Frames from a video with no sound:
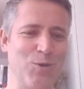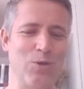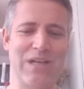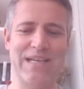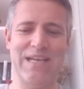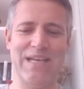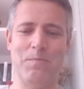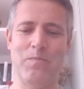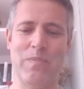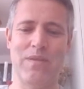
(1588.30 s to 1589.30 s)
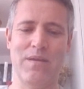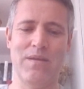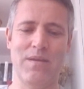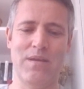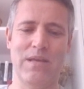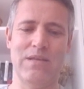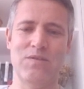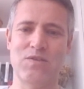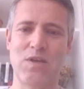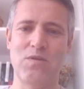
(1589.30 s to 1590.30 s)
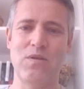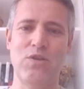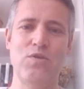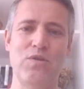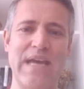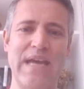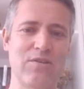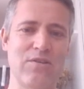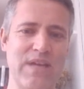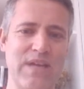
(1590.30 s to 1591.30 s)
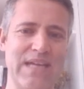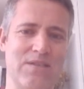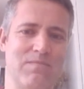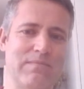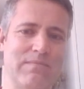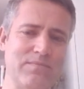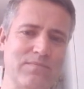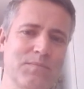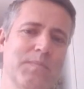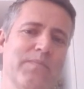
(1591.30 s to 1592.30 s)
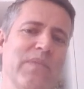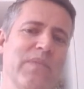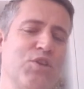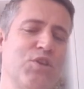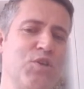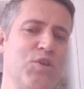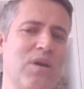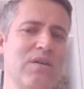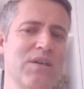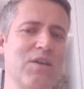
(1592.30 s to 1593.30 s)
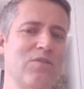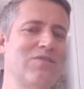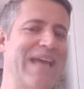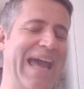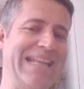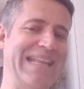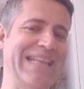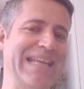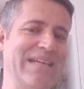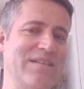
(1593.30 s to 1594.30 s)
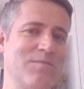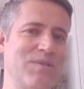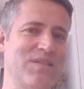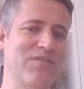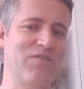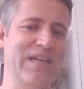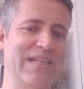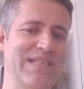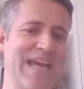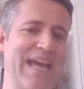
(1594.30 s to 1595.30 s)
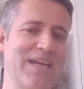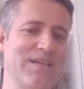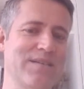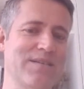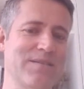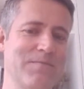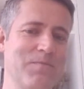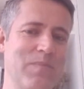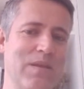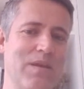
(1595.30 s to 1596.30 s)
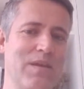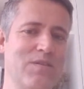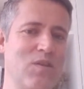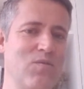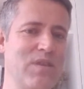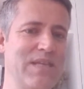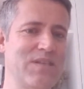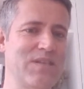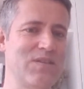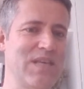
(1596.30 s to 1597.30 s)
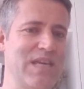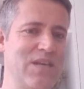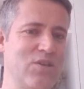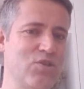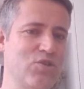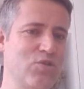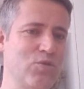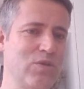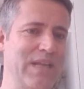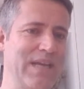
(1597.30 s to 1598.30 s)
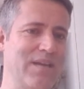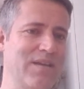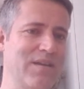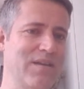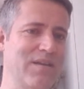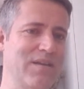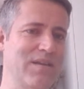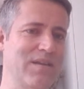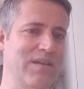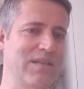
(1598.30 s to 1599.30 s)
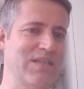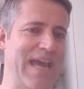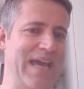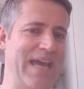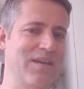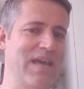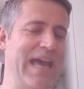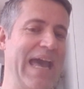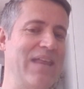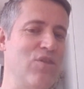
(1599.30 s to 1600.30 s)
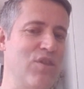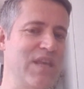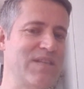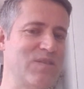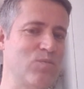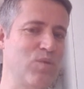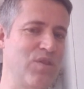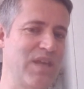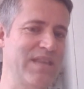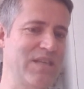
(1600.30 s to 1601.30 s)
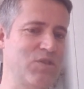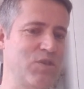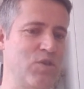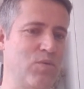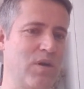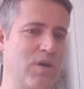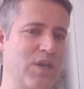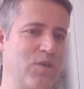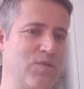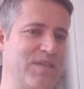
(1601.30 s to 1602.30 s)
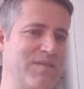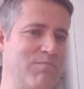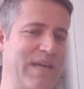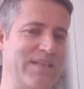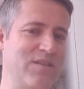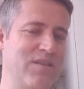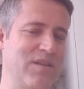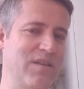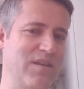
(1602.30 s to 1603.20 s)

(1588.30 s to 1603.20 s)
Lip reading: or clicking? So you can create QR code and link specific tags. So this is the short link tag, and this within this QR code is embedded,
——————
EXERCISE REQUIREMENTS — I would like you to set down the lines above, from the one containing "(1592.30 s to 1593.30 s)" to the final line, exactly as written and without pictures.

RESULT BELOW —
(1592.30 s to 1593.30 s)
(1593.30 s to 1594.30 s)
(1594.30 s to 1595.30 s)
(1595.30 s to 1596.30 s)
(1596.30 s to 1597.30 s)
(1597.30 s to 1598.30 s)
(1598.30 s to 1599.30 s)
(1599.30 s to 1600.30 s)
(1600.30 s to 1601.30 s)
(1601.30 s to 1602.30 s)
(1602.30 s to 1603.20 s)

(1588.30 s to 1603.20 s)
Lip reading: or clicking? So you can create QR code and link specific tags. So this is the short link tag, and this within this QR code is embedded,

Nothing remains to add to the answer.